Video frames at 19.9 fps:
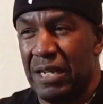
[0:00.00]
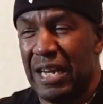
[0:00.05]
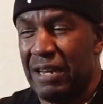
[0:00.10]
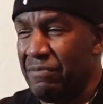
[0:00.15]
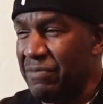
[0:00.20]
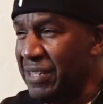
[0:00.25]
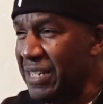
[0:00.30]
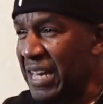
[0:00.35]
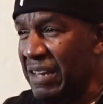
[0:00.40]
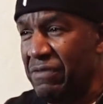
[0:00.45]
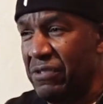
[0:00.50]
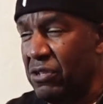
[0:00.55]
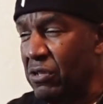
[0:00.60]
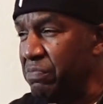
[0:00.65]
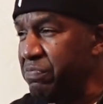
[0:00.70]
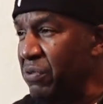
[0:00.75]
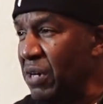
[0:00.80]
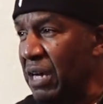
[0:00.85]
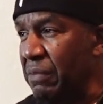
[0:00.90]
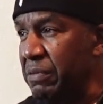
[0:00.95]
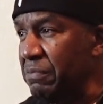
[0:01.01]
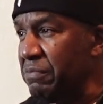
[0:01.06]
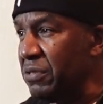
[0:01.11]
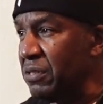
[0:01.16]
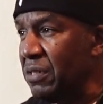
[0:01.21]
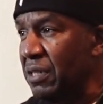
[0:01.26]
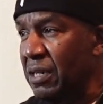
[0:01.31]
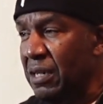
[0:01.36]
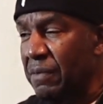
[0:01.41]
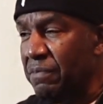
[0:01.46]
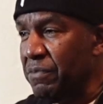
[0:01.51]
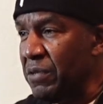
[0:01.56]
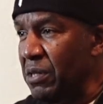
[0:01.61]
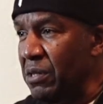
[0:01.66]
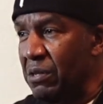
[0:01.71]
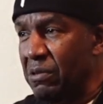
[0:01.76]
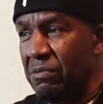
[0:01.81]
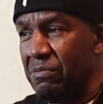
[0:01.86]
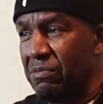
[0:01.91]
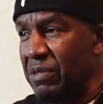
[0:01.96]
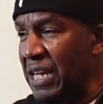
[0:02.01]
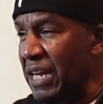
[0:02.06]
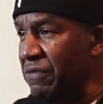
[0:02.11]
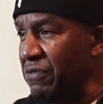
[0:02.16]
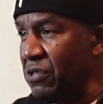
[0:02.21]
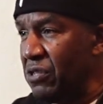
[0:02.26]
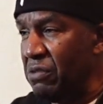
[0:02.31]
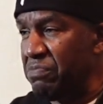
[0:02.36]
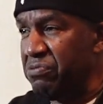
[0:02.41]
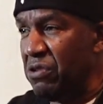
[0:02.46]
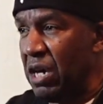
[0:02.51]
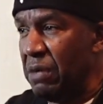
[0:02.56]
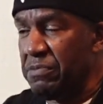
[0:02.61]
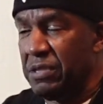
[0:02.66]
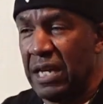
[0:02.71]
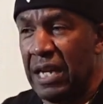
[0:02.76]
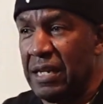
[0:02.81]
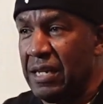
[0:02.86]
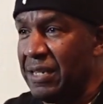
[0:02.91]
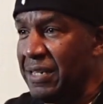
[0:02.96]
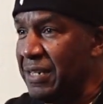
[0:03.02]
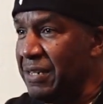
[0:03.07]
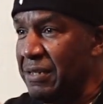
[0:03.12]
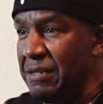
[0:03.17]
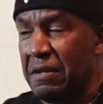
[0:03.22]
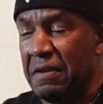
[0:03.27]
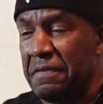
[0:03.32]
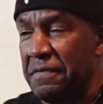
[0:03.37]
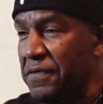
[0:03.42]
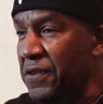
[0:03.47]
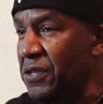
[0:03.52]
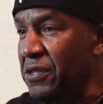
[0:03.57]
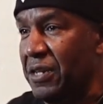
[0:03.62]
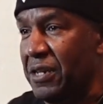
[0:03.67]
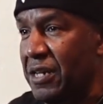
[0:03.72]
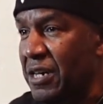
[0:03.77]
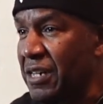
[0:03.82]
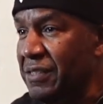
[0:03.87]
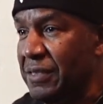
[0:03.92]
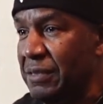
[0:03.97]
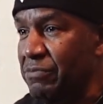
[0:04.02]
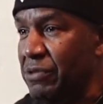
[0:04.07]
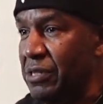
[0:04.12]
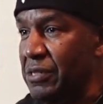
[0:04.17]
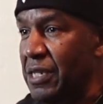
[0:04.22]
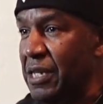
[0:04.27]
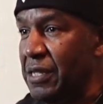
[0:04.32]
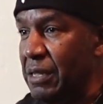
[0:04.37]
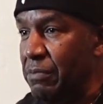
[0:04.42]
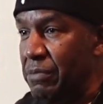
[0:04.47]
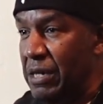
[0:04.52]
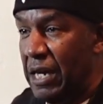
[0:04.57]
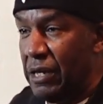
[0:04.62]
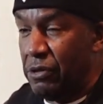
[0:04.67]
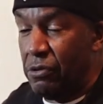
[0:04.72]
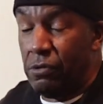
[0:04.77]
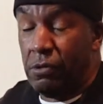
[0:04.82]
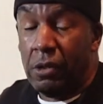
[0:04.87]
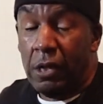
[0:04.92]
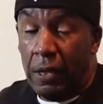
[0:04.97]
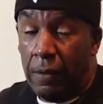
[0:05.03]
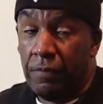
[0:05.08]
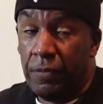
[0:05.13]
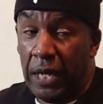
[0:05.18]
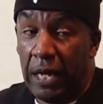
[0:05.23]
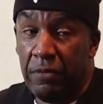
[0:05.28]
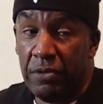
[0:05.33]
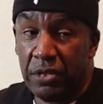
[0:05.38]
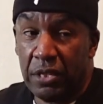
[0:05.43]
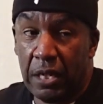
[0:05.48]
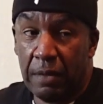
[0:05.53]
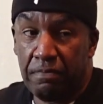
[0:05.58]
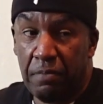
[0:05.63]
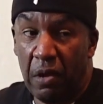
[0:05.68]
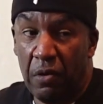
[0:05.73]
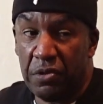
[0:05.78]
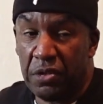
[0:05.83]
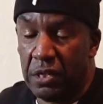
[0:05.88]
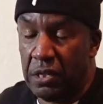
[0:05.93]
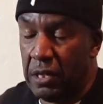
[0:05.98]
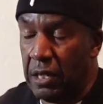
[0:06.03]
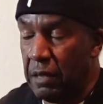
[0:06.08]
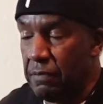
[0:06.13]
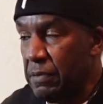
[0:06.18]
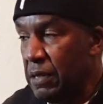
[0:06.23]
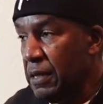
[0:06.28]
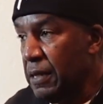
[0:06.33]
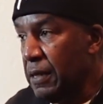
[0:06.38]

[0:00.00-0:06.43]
Never no problems. You know, never no problems. I didn't feel uncomfortable or nothing, but I knew they was there posted up,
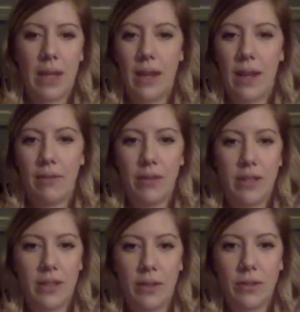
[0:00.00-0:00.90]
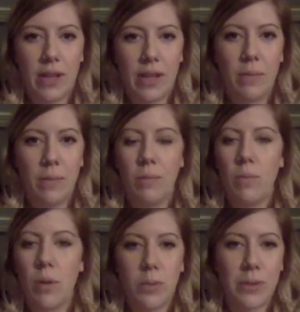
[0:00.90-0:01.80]
every single time,
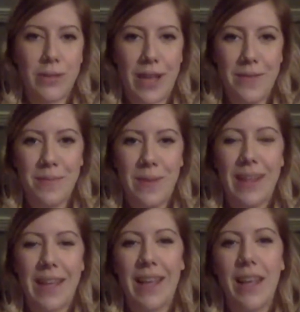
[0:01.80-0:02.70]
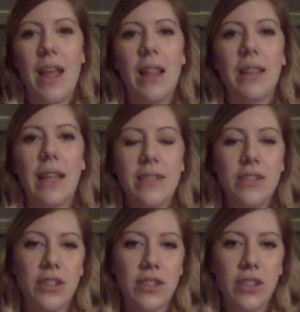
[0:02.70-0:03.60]
multiple times, but let's
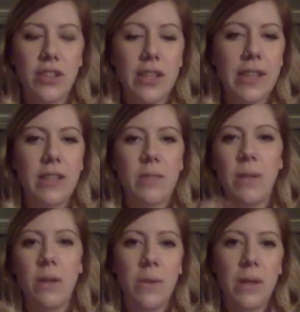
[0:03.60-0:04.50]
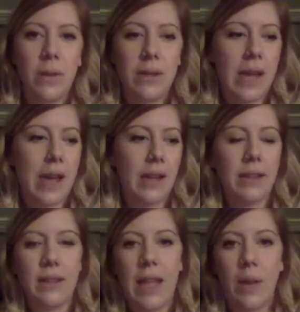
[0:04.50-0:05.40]
just experiment with that.
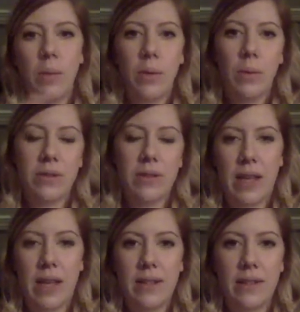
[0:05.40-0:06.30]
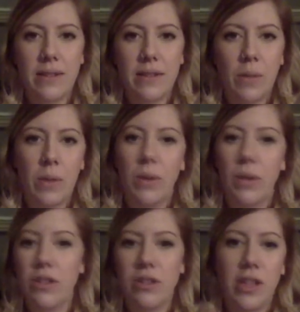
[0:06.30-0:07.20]
We were scientists and we were
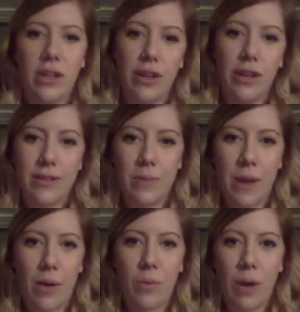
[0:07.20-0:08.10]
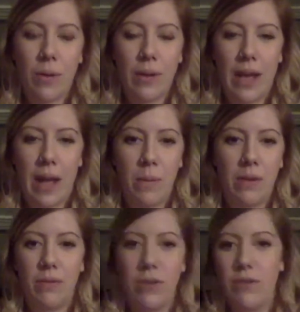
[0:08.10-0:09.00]
just curious about what would happen
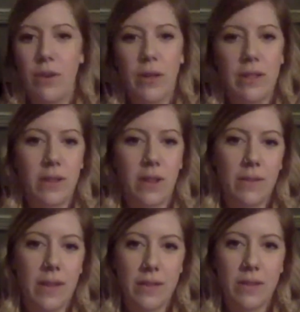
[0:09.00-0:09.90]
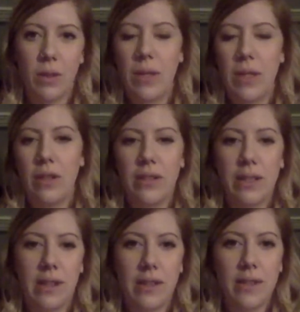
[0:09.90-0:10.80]
if we focused on this, or we looked
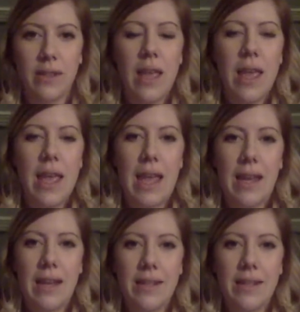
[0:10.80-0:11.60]
at this. And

▬▬▬

▶ Exercise details
Transcribe all of the records exactly, without reproducing their pictures.

▶ Solution
Video frames at 19.9 fps:
[0:00.00]
[0:00.05]
[0:00.10]
[0:00.15]
[0:00.20]
[0:00.25]
[0:00.30]
[0:00.35]
[0:00.40]
[0:00.45]
[0:00.50]
[0:00.55]
[0:00.60]
[0:00.65]
[0:00.70]
[0:00.75]
[0:00.80]
[0:00.85]
[0:00.90]
[0:00.95]
[0:01.01]
[0:01.06]
[0:01.11]
[0:01.16]
[0:01.21]
[0:01.26]
[0:01.31]
[0:01.36]
[0:01.41]
[0:01.46]
[0:01.51]
[0:01.56]
[0:01.61]
[0:01.66]
[0:01.71]
[0:01.76]
[0:01.81]
[0:01.86]
[0:01.91]
[0:01.96]
[0:02.01]
[0:02.06]
[0:02.11]
[0:02.16]
[0:02.21]
[0:02.26]
[0:02.31]
[0:02.36]
[0:02.41]
[0:02.46]
[0:02.51]
[0:02.56]
[0:02.61]
[0:02.66]
[0:02.71]
[0:02.76]
[0:02.81]
[0:02.86]
[0:02.91]
[0:02.96]
[0:03.02]
[0:03.07]
[0:03.12]
[0:03.17]
[0:03.22]
[0:03.27]
[0:03.32]
[0:03.37]
[0:03.42]
[0:03.47]
[0:03.52]
[0:03.57]
[0:03.62]
[0:03.67]
[0:03.72]
[0:03.77]
[0:03.82]
[0:03.87]
[0:03.92]
[0:03.97]
[0:04.02]
[0:04.07]
[0:04.12]
[0:04.17]
[0:04.22]
[0:04.27]
[0:04.32]
[0:04.37]
[0:04.42]
[0:04.47]
[0:04.52]
[0:04.57]
[0:04.62]
[0:04.67]
[0:04.72]
[0:04.77]
[0:04.82]
[0:04.87]
[0:04.92]
[0:04.97]
[0:05.03]
[0:05.08]
[0:05.13]
[0:05.18]
[0:05.23]
[0:05.28]
[0:05.33]
[0:05.38]
[0:05.43]
[0:05.48]
[0:05.53]
[0:05.58]
[0:05.63]
[0:05.68]
[0:05.73]
[0:05.78]
[0:05.83]
[0:05.88]
[0:05.93]
[0:05.98]
[0:06.03]
[0:06.08]
[0:06.13]
[0:06.18]
[0:06.23]
[0:06.28]
[0:06.33]
[0:06.38]

[0:00.00-0:06.43]
Never no problems. You know, never no problems. I didn't feel uncomfortable or nothing, but I knew they was there posted up,
[0:00.00-0:00.90]
[0:00.90-0:01.80]
every single time,
[0:01.80-0:02.70]
[0:02.70-0:03.60]
multiple times, but let's
[0:03.60-0:04.50]
[0:04.50-0:05.40]
just experiment with that.
[0:05.40-0:06.30]
[0:06.30-0:07.20]
We were scientists and we were
[0:07.20-0:08.10]
[0:08.10-0:09.00]
just curious about what would happen
[0:09.00-0:09.90]
[0:09.90-0:10.80]
if we focused on this, or we looked
[0:10.80-0:11.60]
at this. And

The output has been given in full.